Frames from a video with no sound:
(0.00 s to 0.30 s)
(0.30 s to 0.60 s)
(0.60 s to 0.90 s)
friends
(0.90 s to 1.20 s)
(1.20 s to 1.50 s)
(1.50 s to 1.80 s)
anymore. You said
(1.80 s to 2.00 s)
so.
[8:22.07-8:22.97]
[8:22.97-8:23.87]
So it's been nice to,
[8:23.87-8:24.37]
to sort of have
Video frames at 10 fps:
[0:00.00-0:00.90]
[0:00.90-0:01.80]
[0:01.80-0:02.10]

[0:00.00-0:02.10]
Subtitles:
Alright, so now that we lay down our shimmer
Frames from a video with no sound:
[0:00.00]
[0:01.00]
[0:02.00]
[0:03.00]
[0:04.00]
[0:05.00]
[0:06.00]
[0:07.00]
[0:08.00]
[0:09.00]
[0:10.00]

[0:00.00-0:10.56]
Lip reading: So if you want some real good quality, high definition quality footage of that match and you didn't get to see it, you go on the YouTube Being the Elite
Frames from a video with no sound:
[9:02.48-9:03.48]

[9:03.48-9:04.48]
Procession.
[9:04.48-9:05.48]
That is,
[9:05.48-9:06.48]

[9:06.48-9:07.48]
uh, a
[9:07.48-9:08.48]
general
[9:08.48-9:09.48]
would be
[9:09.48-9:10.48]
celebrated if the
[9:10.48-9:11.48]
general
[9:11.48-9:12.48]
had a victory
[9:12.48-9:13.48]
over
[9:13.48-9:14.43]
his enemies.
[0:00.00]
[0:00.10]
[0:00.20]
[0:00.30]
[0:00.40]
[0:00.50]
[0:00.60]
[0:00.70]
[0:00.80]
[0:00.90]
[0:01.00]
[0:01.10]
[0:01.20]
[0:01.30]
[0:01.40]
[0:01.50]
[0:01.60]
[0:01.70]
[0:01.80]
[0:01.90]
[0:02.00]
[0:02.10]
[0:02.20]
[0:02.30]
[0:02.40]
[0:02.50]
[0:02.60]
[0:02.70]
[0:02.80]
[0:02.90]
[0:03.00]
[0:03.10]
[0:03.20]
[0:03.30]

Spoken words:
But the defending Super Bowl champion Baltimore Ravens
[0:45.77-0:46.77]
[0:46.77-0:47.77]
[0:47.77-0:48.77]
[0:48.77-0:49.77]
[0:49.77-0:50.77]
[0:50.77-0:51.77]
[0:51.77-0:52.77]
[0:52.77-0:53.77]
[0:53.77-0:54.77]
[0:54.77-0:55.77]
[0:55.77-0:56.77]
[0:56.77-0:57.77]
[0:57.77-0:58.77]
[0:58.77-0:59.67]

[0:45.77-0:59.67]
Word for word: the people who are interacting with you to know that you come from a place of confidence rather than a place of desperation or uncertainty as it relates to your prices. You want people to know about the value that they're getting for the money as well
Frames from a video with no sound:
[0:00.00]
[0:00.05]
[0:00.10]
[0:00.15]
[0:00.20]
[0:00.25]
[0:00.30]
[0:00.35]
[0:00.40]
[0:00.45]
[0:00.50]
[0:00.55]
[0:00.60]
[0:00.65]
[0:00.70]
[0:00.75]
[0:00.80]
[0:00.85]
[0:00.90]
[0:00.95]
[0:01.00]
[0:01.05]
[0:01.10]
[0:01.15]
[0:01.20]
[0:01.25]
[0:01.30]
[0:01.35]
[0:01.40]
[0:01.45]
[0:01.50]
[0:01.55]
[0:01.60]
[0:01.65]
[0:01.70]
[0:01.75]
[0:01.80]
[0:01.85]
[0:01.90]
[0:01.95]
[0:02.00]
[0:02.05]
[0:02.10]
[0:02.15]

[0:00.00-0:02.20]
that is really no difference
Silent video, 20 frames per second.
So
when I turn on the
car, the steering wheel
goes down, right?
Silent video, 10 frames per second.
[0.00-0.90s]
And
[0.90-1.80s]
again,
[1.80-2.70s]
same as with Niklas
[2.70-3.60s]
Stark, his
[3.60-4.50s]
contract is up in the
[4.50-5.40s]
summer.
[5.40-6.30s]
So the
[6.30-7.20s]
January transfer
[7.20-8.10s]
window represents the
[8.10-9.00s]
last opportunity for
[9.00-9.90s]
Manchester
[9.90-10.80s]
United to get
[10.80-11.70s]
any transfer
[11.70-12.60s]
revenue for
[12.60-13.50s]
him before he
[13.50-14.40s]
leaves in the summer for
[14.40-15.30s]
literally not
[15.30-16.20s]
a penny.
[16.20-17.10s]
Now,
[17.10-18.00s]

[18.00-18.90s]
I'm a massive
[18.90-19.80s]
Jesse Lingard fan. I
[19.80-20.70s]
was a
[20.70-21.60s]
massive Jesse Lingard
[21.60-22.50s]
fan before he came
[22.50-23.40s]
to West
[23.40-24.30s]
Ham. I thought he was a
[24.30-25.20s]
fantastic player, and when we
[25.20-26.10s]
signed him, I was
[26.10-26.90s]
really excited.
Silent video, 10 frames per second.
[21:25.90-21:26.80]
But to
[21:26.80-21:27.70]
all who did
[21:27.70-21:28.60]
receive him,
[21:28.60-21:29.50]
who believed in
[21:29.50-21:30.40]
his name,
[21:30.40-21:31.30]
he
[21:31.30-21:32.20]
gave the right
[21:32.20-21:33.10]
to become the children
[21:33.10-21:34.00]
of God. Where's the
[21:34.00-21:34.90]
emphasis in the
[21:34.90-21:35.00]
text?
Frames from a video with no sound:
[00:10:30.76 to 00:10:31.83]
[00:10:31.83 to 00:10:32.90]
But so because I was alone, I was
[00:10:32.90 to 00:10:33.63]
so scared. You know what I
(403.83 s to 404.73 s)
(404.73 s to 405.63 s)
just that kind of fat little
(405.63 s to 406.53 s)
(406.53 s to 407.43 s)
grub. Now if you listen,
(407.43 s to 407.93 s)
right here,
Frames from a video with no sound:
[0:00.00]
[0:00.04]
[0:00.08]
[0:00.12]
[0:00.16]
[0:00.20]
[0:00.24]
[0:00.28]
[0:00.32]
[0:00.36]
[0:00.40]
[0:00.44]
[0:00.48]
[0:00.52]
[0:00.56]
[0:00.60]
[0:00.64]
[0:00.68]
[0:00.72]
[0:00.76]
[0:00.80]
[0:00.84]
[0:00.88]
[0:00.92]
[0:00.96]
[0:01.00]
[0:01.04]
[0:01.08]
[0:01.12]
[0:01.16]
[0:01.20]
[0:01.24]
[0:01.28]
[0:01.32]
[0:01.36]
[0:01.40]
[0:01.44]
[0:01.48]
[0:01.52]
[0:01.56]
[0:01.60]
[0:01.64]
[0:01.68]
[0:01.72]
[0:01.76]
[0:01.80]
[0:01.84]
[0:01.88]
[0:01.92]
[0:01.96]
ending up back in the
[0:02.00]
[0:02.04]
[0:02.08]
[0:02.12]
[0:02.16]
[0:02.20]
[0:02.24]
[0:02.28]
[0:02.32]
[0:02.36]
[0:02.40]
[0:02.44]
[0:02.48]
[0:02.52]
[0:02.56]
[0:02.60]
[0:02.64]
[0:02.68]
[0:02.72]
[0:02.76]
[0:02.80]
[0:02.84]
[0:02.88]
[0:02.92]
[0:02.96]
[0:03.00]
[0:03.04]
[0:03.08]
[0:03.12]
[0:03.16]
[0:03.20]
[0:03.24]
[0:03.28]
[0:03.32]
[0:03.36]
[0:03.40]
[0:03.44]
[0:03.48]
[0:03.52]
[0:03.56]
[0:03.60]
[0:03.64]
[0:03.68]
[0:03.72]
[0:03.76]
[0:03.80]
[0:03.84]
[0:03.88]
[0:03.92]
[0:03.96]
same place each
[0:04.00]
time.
*-*-*
_What to work on_: The entries are to be repeated exactly, with nothing altered.

_Written response_:
Frames from a video with no sound:
(0.00 s to 0.30 s)
(0.30 s to 0.60 s)
(0.60 s to 0.90 s)
friends
(0.90 s to 1.20 s)
(1.20 s to 1.50 s)
(1.50 s to 1.80 s)
anymore. You said
(1.80 s to 2.00 s)
so.
[8:22.07-8:22.97]
[8:22.97-8:23.87]
So it's been nice to,
[8:23.87-8:24.37]
to sort of have
Video frames at 10 fps:
[0:00.00-0:00.90]
[0:00.90-0:01.80]
[0:01.80-0:02.10]

[0:00.00-0:02.10]
Subtitles:
Alright, so now that we lay down our shimmer
Frames from a video with no sound:
[0:00.00]
[0:01.00]
[0:02.00]
[0:03.00]
[0:04.00]
[0:05.00]
[0:06.00]
[0:07.00]
[0:08.00]
[0:09.00]
[0:10.00]

[0:00.00-0:10.56]
Lip reading: So if you want some real good quality, high definition quality footage of that match and you didn't get to see it, you go on the YouTube Being the Elite
Frames from a video with no sound:
[9:02.48-9:03.48]

[9:03.48-9:04.48]
Procession.
[9:04.48-9:05.48]
That is,
[9:05.48-9:06.48]

[9:06.48-9:07.48]
uh, a
[9:07.48-9:08.48]
general
[9:08.48-9:09.48]
would be
[9:09.48-9:10.48]
celebrated if the
[9:10.48-9:11.48]
general
[9:11.48-9:12.48]
had a victory
[9:12.48-9:13.48]
over
[9:13.48-9:14.43]
his enemies.
[0:00.00]
[0:00.10]
[0:00.20]
[0:00.30]
[0:00.40]
[0:00.50]
[0:00.60]
[0:00.70]
[0:00.80]
[0:00.90]
[0:01.00]
[0:01.10]
[0:01.20]
[0:01.30]
[0:01.40]
[0:01.50]
[0:01.60]
[0:01.70]
[0:01.80]
[0:01.90]
[0:02.00]
[0:02.10]
[0:02.20]
[0:02.30]
[0:02.40]
[0:02.50]
[0:02.60]
[0:02.70]
[0:02.80]
[0:02.90]
[0:03.00]
[0:03.10]
[0:03.20]
[0:03.30]

Spoken words:
But the defending Super Bowl champion Baltimore Ravens
[0:45.77-0:46.77]
[0:46.77-0:47.77]
[0:47.77-0:48.77]
[0:48.77-0:49.77]
[0:49.77-0:50.77]
[0:50.77-0:51.77]
[0:51.77-0:52.77]
[0:52.77-0:53.77]
[0:53.77-0:54.77]
[0:54.77-0:55.77]
[0:55.77-0:56.77]
[0:56.77-0:57.77]
[0:57.77-0:58.77]
[0:58.77-0:59.67]

[0:45.77-0:59.67]
Word for word: the people who are interacting with you to know that you come from a place of confidence rather than a place of desperation or uncertainty as it relates to your prices. You want people to know about the value that they're getting for the money as well
Frames from a video with no sound:
[0:00.00]
[0:00.05]
[0:00.10]
[0:00.15]
[0:00.20]
[0:00.25]
[0:00.30]
[0:00.35]
[0:00.40]
[0:00.45]
[0:00.50]
[0:00.55]
[0:00.60]
[0:00.65]
[0:00.70]
[0:00.75]
[0:00.80]
[0:00.85]
[0:00.90]
[0:00.95]
[0:01.00]
[0:01.05]
[0:01.10]
[0:01.15]
[0:01.20]
[0:01.25]
[0:01.30]
[0:01.35]
[0:01.40]
[0:01.45]
[0:01.50]
[0:01.55]
[0:01.60]
[0:01.65]
[0:01.70]
[0:01.75]
[0:01.80]
[0:01.85]
[0:01.90]
[0:01.95]
[0:02.00]
[0:02.05]
[0:02.10]
[0:02.15]

[0:00.00-0:02.20]
that is really no difference
Silent video, 20 frames per second.
So
when I turn on the
car, the steering wheel
goes down, right?
Silent video, 10 frames per second.
[0.00-0.90s]
And
[0.90-1.80s]
again,
[1.80-2.70s]
same as with Niklas
[2.70-3.60s]
Stark, his
[3.60-4.50s]
contract is up in the
[4.50-5.40s]
summer.
[5.40-6.30s]
So the
[6.30-7.20s]
January transfer
[7.20-8.10s]
window represents the
[8.10-9.00s]
last opportunity for
[9.00-9.90s]
Manchester
[9.90-10.80s]
United to get
[10.80-11.70s]
any transfer
[11.70-12.60s]
revenue for
[12.60-13.50s]
him before he
[13.50-14.40s]
leaves in the summer for
[14.40-15.30s]
literally not
[15.30-16.20s]
a penny.
[16.20-17.10s]
Now,
[17.10-18.00s]

[18.00-18.90s]
I'm a massive
[18.90-19.80s]
Jesse Lingard fan. I
[19.80-20.70s]
was a
[20.70-21.60s]
massive Jesse Lingard
[21.60-22.50s]
fan before he came
[22.50-23.40s]
to West
[23.40-24.30s]
Ham. I thought he was a
[24.30-25.20s]
fantastic player, and when we
[25.20-26.10s]
signed him, I was
[26.10-26.90s]
really excited.
Silent video, 10 frames per second.
[21:25.90-21:26.80]
But to
[21:26.80-21:27.70]
all who did
[21:27.70-21:28.60]
receive him,
[21:28.60-21:29.50]
who believed in
[21:29.50-21:30.40]
his name,
[21:30.40-21:31.30]
he
[21:31.30-21:32.20]
gave the right
[21:32.20-21:33.10]
to become the children
[21:33.10-21:34.00]
of God. Where's the
[21:34.00-21:34.90]
emphasis in the
[21:34.90-21:35.00]
text?
Frames from a video with no sound:
[00:10:30.76 to 00:10:31.83]
[00:10:31.83 to 00:10:32.90]
But so because I was alone, I was
[00:10:32.90 to 00:10:33.63]
so scared. You know what I
(403.83 s to 404.73 s)
(404.73 s to 405.63 s)
just that kind of fat little
(405.63 s to 406.53 s)
(406.53 s to 407.43 s)
grub. Now if you listen,
(407.43 s to 407.93 s)
right here,
Frames from a video with no sound:
[0:00.00]
[0:00.04]
[0:00.08]
[0:00.12]
[0:00.16]
[0:00.20]
[0:00.24]
[0:00.28]
[0:00.32]
[0:00.36]
[0:00.40]
[0:00.44]
[0:00.48]
[0:00.52]
[0:00.56]
[0:00.60]
[0:00.64]
[0:00.68]
[0:00.72]
[0:00.76]
[0:00.80]
[0:00.84]
[0:00.88]
[0:00.92]
[0:00.96]
[0:01.00]
[0:01.04]
[0:01.08]
[0:01.12]
[0:01.16]
[0:01.20]
[0:01.24]
[0:01.28]
[0:01.32]
[0:01.36]
[0:01.40]
[0:01.44]
[0:01.48]
[0:01.52]
[0:01.56]
[0:01.60]
[0:01.64]
[0:01.68]
[0:01.72]
[0:01.76]
[0:01.80]
[0:01.84]
[0:01.88]
[0:01.92]
[0:01.96]
ending up back in the
[0:02.00]
[0:02.04]
[0:02.08]
[0:02.12]
[0:02.16]
[0:02.20]
[0:02.24]
[0:02.28]
[0:02.32]
[0:02.36]
[0:02.40]
[0:02.44]
[0:02.48]
[0:02.52]
[0:02.56]
[0:02.60]
[0:02.64]
[0:02.68]
[0:02.72]
[0:02.76]
[0:02.80]
[0:02.84]
[0:02.88]
[0:02.92]
[0:02.96]
[0:03.00]
[0:03.04]
[0:03.08]
[0:03.12]
[0:03.16]
[0:03.20]
[0:03.24]
[0:03.28]
[0:03.32]
[0:03.36]
[0:03.40]
[0:03.44]
[0:03.48]
[0:03.52]
[0:03.56]
[0:03.60]
[0:03.64]
[0:03.68]
[0:03.72]
[0:03.76]
[0:03.80]
[0:03.84]
[0:03.88]
[0:03.92]
[0:03.96]
same place each
[0:04.00]
time.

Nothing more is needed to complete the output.